**Exercise aim**
Starting at the first line of the listing below and ending at the line with "[0:01.80-0:01.90]", copy each line exactly.

**Supplied data**
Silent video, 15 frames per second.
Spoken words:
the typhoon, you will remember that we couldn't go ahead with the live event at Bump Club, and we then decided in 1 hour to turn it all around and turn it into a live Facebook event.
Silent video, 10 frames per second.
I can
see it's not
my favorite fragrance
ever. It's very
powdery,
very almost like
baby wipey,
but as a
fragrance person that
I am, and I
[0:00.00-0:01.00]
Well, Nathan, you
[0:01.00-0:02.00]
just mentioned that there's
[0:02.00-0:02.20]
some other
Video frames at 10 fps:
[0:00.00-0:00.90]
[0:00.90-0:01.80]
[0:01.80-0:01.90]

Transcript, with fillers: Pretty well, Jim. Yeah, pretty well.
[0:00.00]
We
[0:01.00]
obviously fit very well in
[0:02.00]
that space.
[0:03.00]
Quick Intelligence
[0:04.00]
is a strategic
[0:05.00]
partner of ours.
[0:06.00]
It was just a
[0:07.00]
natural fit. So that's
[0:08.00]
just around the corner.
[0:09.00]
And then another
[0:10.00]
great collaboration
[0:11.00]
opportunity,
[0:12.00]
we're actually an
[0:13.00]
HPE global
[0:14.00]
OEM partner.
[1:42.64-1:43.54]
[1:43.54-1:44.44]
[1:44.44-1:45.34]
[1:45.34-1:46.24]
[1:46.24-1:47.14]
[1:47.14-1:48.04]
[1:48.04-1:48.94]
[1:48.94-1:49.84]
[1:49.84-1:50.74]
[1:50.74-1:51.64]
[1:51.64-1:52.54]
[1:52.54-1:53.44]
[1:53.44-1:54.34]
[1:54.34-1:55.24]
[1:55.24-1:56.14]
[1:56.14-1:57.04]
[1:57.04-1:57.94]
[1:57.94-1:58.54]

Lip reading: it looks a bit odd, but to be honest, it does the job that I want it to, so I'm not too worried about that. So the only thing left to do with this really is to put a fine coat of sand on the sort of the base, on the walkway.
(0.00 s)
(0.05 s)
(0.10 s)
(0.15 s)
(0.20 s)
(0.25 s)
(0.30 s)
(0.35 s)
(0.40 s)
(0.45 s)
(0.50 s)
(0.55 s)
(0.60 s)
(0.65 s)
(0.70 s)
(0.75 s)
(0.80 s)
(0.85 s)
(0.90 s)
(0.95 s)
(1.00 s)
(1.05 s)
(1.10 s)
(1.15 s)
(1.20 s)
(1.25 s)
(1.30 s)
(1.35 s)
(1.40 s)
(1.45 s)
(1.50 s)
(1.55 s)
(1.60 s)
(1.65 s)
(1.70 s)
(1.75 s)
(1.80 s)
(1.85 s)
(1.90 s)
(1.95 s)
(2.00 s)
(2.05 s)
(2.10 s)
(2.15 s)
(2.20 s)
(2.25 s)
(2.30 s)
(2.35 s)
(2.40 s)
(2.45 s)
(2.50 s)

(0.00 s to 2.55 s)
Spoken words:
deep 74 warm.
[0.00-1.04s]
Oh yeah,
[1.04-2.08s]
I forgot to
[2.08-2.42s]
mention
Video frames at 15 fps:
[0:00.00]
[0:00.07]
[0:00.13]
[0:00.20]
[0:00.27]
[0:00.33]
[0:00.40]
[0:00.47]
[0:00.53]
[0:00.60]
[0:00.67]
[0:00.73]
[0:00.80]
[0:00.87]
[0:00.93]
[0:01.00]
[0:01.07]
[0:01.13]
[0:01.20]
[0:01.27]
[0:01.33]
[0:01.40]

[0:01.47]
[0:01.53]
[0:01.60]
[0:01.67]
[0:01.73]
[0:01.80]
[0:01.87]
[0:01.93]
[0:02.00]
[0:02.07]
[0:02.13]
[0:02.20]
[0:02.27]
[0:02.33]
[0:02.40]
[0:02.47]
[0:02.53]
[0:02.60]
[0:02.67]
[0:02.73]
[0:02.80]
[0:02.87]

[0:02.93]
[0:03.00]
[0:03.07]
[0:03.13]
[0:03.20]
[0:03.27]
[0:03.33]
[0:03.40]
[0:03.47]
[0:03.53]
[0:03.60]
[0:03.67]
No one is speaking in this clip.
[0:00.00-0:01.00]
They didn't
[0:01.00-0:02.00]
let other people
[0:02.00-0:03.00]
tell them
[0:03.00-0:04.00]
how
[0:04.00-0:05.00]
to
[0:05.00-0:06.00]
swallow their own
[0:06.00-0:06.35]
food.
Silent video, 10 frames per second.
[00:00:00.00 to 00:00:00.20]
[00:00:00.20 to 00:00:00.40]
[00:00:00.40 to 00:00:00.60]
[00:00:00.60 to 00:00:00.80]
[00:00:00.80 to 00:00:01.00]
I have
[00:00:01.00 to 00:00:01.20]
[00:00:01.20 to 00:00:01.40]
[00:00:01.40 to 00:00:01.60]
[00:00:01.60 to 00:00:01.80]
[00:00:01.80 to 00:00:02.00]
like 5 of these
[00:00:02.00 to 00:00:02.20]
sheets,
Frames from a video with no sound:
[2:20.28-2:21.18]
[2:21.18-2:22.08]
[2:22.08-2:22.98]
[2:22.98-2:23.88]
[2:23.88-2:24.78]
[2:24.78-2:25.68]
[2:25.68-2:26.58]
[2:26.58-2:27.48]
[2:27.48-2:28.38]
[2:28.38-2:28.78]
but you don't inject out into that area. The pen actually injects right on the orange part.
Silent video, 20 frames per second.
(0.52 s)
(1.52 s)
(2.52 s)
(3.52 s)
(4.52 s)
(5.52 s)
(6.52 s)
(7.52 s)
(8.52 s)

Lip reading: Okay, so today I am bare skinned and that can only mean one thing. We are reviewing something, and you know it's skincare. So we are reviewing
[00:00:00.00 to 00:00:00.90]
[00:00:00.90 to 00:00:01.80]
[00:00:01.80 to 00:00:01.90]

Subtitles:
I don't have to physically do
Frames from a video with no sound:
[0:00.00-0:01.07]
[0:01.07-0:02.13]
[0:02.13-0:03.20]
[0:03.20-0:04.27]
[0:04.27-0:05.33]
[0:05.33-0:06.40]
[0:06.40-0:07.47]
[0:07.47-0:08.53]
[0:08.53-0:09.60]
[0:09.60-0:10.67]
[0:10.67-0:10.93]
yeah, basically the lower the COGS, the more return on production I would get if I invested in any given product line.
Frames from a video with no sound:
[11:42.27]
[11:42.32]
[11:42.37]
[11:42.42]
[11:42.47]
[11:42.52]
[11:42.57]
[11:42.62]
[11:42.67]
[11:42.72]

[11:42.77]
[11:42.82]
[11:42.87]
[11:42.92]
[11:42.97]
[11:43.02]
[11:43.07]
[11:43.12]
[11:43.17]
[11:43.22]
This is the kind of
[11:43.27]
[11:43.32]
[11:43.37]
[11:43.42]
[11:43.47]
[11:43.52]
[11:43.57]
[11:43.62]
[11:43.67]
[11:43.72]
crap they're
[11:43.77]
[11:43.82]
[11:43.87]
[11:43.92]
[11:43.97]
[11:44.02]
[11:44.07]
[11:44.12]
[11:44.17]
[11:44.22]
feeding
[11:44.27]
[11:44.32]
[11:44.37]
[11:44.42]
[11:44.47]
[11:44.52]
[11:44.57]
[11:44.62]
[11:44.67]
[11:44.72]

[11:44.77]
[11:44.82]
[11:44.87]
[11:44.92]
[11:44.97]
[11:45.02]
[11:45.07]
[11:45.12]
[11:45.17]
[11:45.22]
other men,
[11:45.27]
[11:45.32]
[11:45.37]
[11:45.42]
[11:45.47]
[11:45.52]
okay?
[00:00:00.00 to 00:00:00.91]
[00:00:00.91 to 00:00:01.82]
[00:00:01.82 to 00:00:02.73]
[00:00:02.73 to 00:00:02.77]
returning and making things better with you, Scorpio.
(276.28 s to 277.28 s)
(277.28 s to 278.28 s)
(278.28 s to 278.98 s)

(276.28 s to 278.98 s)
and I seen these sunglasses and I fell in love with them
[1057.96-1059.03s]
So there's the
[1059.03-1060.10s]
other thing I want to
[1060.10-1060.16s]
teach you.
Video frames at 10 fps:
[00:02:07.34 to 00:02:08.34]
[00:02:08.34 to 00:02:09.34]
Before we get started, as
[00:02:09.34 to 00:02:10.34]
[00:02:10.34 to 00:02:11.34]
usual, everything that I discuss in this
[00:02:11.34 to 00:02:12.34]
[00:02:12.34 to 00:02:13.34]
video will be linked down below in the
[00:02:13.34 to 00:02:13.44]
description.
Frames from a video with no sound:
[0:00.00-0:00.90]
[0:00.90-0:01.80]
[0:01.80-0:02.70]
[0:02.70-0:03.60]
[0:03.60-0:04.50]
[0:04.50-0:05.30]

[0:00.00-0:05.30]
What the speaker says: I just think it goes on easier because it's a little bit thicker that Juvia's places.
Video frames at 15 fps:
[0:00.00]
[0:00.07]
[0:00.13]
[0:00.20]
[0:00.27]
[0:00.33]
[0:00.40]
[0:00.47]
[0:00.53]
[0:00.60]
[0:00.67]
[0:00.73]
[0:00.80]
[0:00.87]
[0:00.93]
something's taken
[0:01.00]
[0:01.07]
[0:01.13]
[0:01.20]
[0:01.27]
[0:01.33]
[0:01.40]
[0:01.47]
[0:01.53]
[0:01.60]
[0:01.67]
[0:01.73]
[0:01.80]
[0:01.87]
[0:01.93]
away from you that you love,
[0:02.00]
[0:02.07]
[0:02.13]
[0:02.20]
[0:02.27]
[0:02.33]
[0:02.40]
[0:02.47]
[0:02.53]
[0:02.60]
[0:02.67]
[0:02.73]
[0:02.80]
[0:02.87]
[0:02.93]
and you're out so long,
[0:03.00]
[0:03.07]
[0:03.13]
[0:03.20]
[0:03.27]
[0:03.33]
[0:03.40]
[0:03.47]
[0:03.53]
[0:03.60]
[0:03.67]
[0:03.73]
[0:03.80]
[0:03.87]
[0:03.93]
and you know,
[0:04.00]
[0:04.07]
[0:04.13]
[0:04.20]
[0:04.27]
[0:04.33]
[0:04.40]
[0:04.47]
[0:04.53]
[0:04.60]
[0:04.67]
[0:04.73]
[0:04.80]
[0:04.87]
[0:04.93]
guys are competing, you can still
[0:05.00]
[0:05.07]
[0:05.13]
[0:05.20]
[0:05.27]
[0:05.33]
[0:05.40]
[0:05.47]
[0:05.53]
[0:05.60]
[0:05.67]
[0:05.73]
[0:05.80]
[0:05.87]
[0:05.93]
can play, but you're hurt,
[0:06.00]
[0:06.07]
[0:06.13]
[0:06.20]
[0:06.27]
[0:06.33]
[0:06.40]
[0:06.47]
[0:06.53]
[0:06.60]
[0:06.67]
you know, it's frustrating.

**Your response**
Silent video, 15 frames per second.
Spoken words:
the typhoon, you will remember that we couldn't go ahead with the live event at Bump Club, and we then decided in 1 hour to turn it all around and turn it into a live Facebook event.
Silent video, 10 frames per second.
I can
see it's not
my favorite fragrance
ever. It's very
powdery,
very almost like
baby wipey,
but as a
fragrance person that
I am, and I
[0:00.00-0:01.00]
Well, Nathan, you
[0:01.00-0:02.00]
just mentioned that there's
[0:02.00-0:02.20]
some other
Video frames at 10 fps:
[0:00.00-0:00.90]
[0:00.90-0:01.80]
[0:01.80-0:01.90]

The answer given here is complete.